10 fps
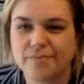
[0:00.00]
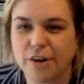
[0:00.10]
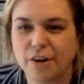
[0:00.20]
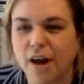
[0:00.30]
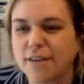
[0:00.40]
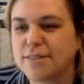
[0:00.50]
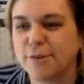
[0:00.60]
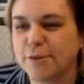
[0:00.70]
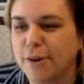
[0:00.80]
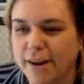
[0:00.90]
they're not
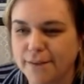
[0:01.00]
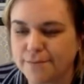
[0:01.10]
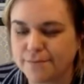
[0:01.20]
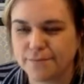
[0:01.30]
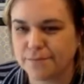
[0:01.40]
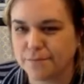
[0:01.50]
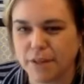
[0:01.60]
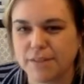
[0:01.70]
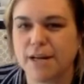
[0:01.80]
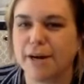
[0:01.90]
so great
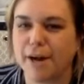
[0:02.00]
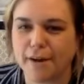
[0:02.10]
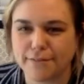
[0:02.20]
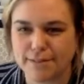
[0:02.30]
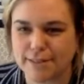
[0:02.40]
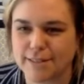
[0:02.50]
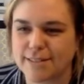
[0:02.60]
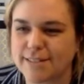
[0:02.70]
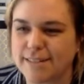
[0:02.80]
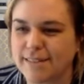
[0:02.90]
military
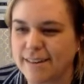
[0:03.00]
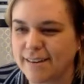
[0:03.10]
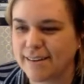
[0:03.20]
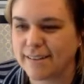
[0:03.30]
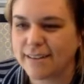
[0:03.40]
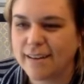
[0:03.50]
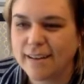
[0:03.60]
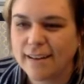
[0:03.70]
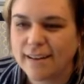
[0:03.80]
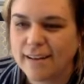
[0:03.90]
officers and they're
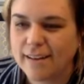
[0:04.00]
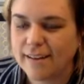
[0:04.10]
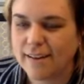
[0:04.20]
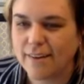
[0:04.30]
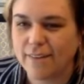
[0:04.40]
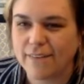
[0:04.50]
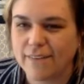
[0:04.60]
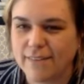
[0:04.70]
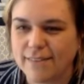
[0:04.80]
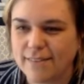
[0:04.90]
you
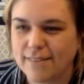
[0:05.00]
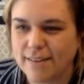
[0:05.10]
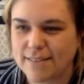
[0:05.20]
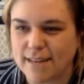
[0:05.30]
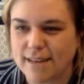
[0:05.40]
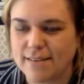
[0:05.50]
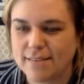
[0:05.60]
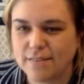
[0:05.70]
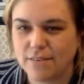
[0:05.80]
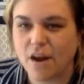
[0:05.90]
know they sent
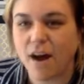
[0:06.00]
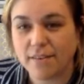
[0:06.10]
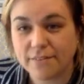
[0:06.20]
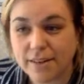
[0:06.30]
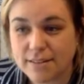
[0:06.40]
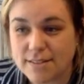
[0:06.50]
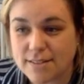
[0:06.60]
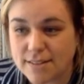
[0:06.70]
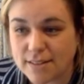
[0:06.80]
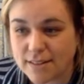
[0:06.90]

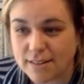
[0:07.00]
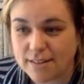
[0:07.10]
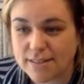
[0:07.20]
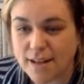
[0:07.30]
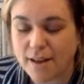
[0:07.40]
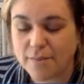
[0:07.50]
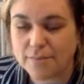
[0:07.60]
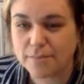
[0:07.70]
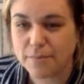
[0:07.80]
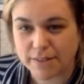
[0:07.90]
convicts to to help
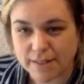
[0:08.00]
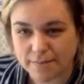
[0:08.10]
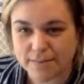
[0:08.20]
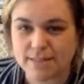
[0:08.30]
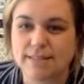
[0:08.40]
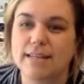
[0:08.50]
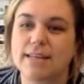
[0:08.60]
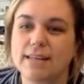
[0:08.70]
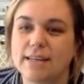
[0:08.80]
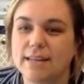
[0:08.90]
build up the
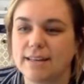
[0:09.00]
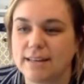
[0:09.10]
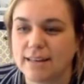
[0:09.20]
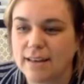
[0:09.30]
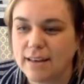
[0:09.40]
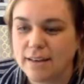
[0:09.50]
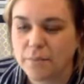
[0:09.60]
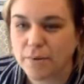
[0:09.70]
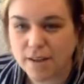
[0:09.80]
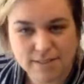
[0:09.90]
city and
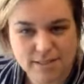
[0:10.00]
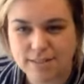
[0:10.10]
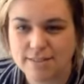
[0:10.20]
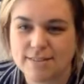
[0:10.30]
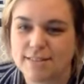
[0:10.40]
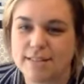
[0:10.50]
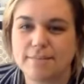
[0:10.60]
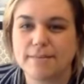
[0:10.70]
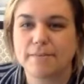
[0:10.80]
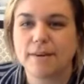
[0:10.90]
prostitutes to
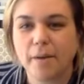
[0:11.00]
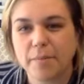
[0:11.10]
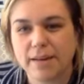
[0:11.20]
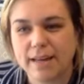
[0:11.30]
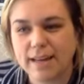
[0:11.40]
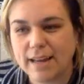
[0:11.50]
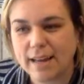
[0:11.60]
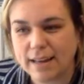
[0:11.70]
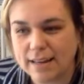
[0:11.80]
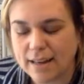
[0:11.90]
keep them company
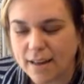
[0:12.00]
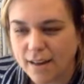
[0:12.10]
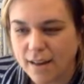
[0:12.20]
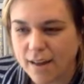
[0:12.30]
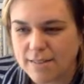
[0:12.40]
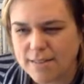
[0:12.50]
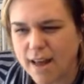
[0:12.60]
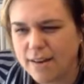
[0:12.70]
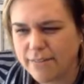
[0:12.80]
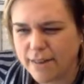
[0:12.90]
and it's
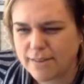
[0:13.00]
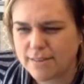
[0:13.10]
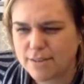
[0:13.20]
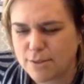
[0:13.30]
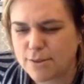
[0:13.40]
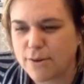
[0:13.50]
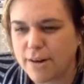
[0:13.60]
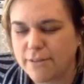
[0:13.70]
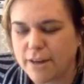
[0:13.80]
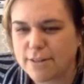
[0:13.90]
kind of like the
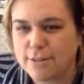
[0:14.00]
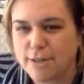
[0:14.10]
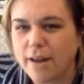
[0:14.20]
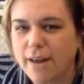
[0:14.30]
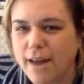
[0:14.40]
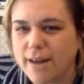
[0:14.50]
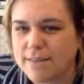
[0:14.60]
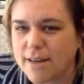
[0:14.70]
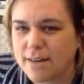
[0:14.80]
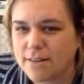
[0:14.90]
story of australia
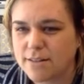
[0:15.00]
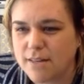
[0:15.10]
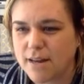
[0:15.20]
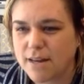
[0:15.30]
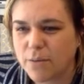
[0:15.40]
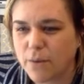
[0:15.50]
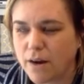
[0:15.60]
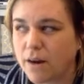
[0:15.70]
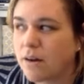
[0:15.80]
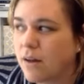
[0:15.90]
as i understand it
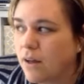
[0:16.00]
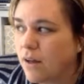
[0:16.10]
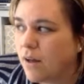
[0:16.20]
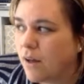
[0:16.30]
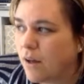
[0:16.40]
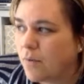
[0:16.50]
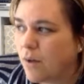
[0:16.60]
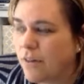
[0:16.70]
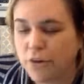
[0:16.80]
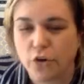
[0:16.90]
where um,
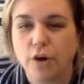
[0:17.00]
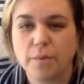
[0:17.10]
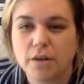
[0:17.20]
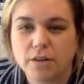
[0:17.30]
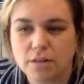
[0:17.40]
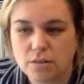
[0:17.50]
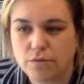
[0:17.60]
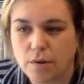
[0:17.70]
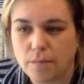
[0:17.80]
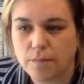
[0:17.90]
all the criminals
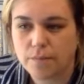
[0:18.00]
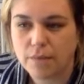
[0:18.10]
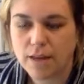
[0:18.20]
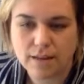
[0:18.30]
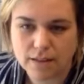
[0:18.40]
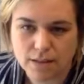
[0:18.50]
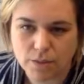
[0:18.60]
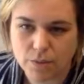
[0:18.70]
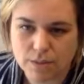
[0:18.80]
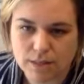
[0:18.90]
from
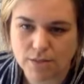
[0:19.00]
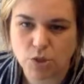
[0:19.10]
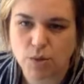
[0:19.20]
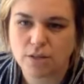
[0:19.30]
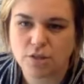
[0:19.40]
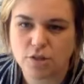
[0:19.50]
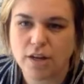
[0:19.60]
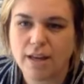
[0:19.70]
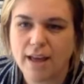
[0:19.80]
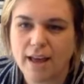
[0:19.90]
England were sent to
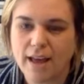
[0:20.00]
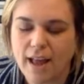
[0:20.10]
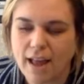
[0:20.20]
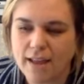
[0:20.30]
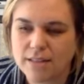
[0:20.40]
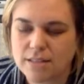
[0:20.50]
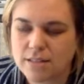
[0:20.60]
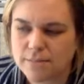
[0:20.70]
Australia. And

** Activity **
Please give back every line above exactly as it stands, without pictures.

** Result **
10 fps
[0:00.00]
[0:00.10]
[0:00.20]
[0:00.30]
[0:00.40]
[0:00.50]
[0:00.60]
[0:00.70]
[0:00.80]
[0:00.90]
they're not
[0:01.00]
[0:01.10]
[0:01.20]
[0:01.30]
[0:01.40]
[0:01.50]
[0:01.60]
[0:01.70]
[0:01.80]
[0:01.90]
so great
[0:02.00]
[0:02.10]
[0:02.20]
[0:02.30]
[0:02.40]
[0:02.50]
[0:02.60]
[0:02.70]
[0:02.80]
[0:02.90]
military
[0:03.00]
[0:03.10]
[0:03.20]
[0:03.30]
[0:03.40]
[0:03.50]
[0:03.60]
[0:03.70]
[0:03.80]
[0:03.90]
officers and they're
[0:04.00]
[0:04.10]
[0:04.20]
[0:04.30]
[0:04.40]
[0:04.50]
[0:04.60]
[0:04.70]
[0:04.80]
[0:04.90]
you
[0:05.00]
[0:05.10]
[0:05.20]
[0:05.30]
[0:05.40]
[0:05.50]
[0:05.60]
[0:05.70]
[0:05.80]
[0:05.90]
know they sent
[0:06.00]
[0:06.10]
[0:06.20]
[0:06.30]
[0:06.40]
[0:06.50]
[0:06.60]
[0:06.70]
[0:06.80]
[0:06.90]

[0:07.00]
[0:07.10]
[0:07.20]
[0:07.30]
[0:07.40]
[0:07.50]
[0:07.60]
[0:07.70]
[0:07.80]
[0:07.90]
convicts to to help
[0:08.00]
[0:08.10]
[0:08.20]
[0:08.30]
[0:08.40]
[0:08.50]
[0:08.60]
[0:08.70]
[0:08.80]
[0:08.90]
build up the
[0:09.00]
[0:09.10]
[0:09.20]
[0:09.30]
[0:09.40]
[0:09.50]
[0:09.60]
[0:09.70]
[0:09.80]
[0:09.90]
city and
[0:10.00]
[0:10.10]
[0:10.20]
[0:10.30]
[0:10.40]
[0:10.50]
[0:10.60]
[0:10.70]
[0:10.80]
[0:10.90]
prostitutes to
[0:11.00]
[0:11.10]
[0:11.20]
[0:11.30]
[0:11.40]
[0:11.50]
[0:11.60]
[0:11.70]
[0:11.80]
[0:11.90]
keep them company
[0:12.00]
[0:12.10]
[0:12.20]
[0:12.30]
[0:12.40]
[0:12.50]
[0:12.60]
[0:12.70]
[0:12.80]
[0:12.90]
and it's
[0:13.00]
[0:13.10]
[0:13.20]
[0:13.30]
[0:13.40]
[0:13.50]
[0:13.60]
[0:13.70]
[0:13.80]
[0:13.90]
kind of like the
[0:14.00]
[0:14.10]
[0:14.20]
[0:14.30]
[0:14.40]
[0:14.50]
[0:14.60]
[0:14.70]
[0:14.80]
[0:14.90]
story of australia
[0:15.00]
[0:15.10]
[0:15.20]
[0:15.30]
[0:15.40]
[0:15.50]
[0:15.60]
[0:15.70]
[0:15.80]
[0:15.90]
as i understand it
[0:16.00]
[0:16.10]
[0:16.20]
[0:16.30]
[0:16.40]
[0:16.50]
[0:16.60]
[0:16.70]
[0:16.80]
[0:16.90]
where um,
[0:17.00]
[0:17.10]
[0:17.20]
[0:17.30]
[0:17.40]
[0:17.50]
[0:17.60]
[0:17.70]
[0:17.80]
[0:17.90]
all the criminals
[0:18.00]
[0:18.10]
[0:18.20]
[0:18.30]
[0:18.40]
[0:18.50]
[0:18.60]
[0:18.70]
[0:18.80]
[0:18.90]
from
[0:19.00]
[0:19.10]
[0:19.20]
[0:19.30]
[0:19.40]
[0:19.50]
[0:19.60]
[0:19.70]
[0:19.80]
[0:19.90]
England were sent to
[0:20.00]
[0:20.10]
[0:20.20]
[0:20.30]
[0:20.40]
[0:20.50]
[0:20.60]
[0:20.70]
Australia. And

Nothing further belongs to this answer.